Patrick Jones O'Brien is a Research Officer at the RTPI
Two weeks ago, the RTPI Research team joined planning researchers from the UK and around the world in Glasgow for the 2023 edition of the Planning Research conference. At this fascinating and lively event there were dozens of talks to choose from given by a sweeping range of planning research specialists.
My first experience at the Planning Research Conference kicked off with the RTPI Research Awards, where six exciting projects were recognised for their impact and excellence from a competitive field. We were lucky enough to have a few of the recipients in attendance to pick up their award certificates: Catherine Queen, of the University of Liverpool, a collaborator behind the Cities Alive research project researching women’s experience of the urban, and Danielle Brook of Anglia Ruskin, who won an award for studying a method of assessing green spaces in East Anglia.
The next day we got stuck into the conference. The research presentations in Glasgow were arrayed across ten themes, from digital and big data to climate and environment to theory to governance. Such a wide breadth of topics spurred lively and wide-ranging discussions. In one session alone, in the transport planning and mobility theme, we heard an exploration of the co-design of bus system components in Cardiff and a critique of the reconstruction of Delhi’s neighbourhoods to increase off-street parking.
One study of the discourse of the protest in Oxford this past spring against fifteen-minute cities stuck out to me. Dr Shirazi of Oxford Brookes gave a comprehensive overview of the fifteen-minute city concept in Oxford and the UK as well as in the perceptions of protestors in Oxford. Intriguingly, he pointed out that the number of unique signs counted and documented at Oxford in this study was markedly disproportionate to the number of protesters, when compared to the average protest. Put simply, the number of homemade signs was more than one would expect, and the content of those signs varied dramatically.
There are many possible explanations for this fact, not least one of those posited by Dr Shirazi: that many protesters have divergent understandings of what the fifteen-minute city is and why it ought to be opposed. Dr Shirazi’s talk led me to reflect on the new pressure planners face now that some planning concepts have drawn uncommon attention to the profession in the press and pop culture, as well as the ire of conspiracists, and reminded me of the upcoming launch of the RTPI’s campaign around disinformation.

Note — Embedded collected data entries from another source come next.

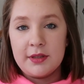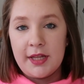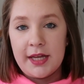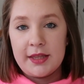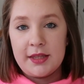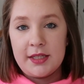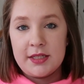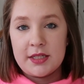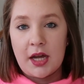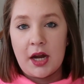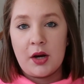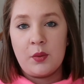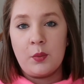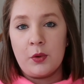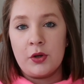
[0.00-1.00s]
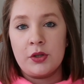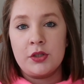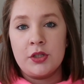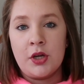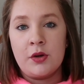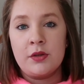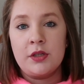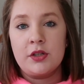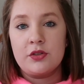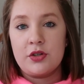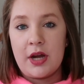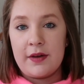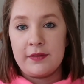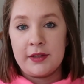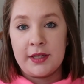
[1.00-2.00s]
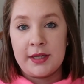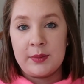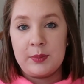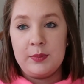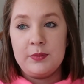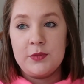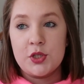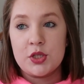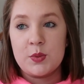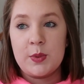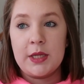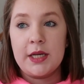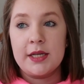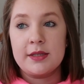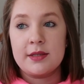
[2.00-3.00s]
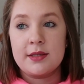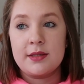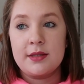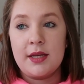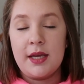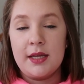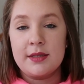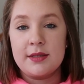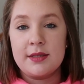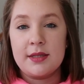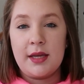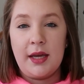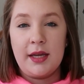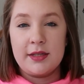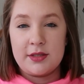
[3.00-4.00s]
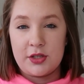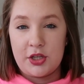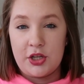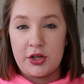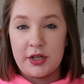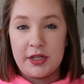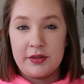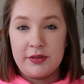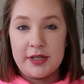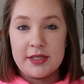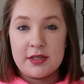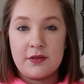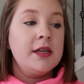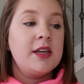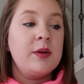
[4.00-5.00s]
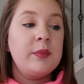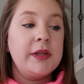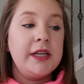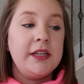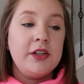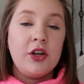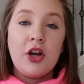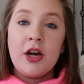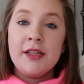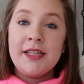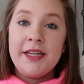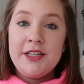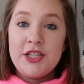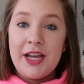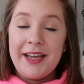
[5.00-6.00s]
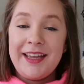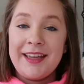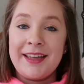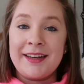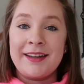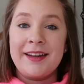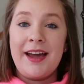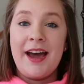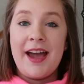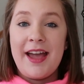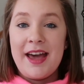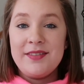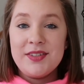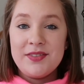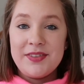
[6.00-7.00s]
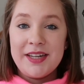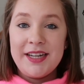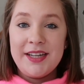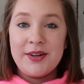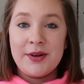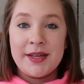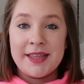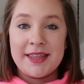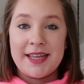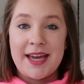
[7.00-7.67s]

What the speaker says: let the entire world know that you're traveling just because it's a security risk. Complete your online check-in. I have a video on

Our team had the chance to host a discussion of our own in Glasgow. Dr David Mountain was joined by my colleagues Dr Dan Slade and Gábor Csontos as well as Leeds Beckett’s Charlotte Morphet and UCL’s Dr Mark Tewdwr-Jones to discuss the state of the planning profession. They fruitfully explored the profession’s fundamental questions. What does it mean to do planning research? How do we think about planning and planners beyond the specific confines of the planning system? Should planning researchers focus on studying planners and the planning system, or do they generate evidence and research that is useful for planners and planning? How does critical research fit into that? Few resolutions were reached, which seems to square nicely with the shadow of abortive, partial, and amended runs at major reform under which the whole planning profession has operated for more than a few years now.
That question of reform and the state of the planning system recurred frequently in the halls and coffee-queues while we were in Glasgow. The comment about repeated promises and attempts at reform leaving planners, planning, and the development system in a kind of permanent limbo is one I heard several times. Which is not to say there is no longer appetite for change. Every set of presentations featured some criticism of the current setup of planning. But every discussion period following those talks had some acknowledgment of how complex effective reform is, and some understanding of why we find ourselves in the position we do. There is scepticism in the academic community towards the simplifying and market-oriented thrust of reform we’ve seen in the last decade.
Clear to me after my three days shuttling back and forth on Glasgow’s delightful subway was that this is an exciting time for planning and planning researchers. What comes along with a hankering for change is a sincere desire to try out innovative new ideas, to change our perspectives, and to challenge our intuitions and conventions. That represents an opportunity for the original, thoughtful, and diligent research community that gathered at Kelvinbridge and Gilmorehill.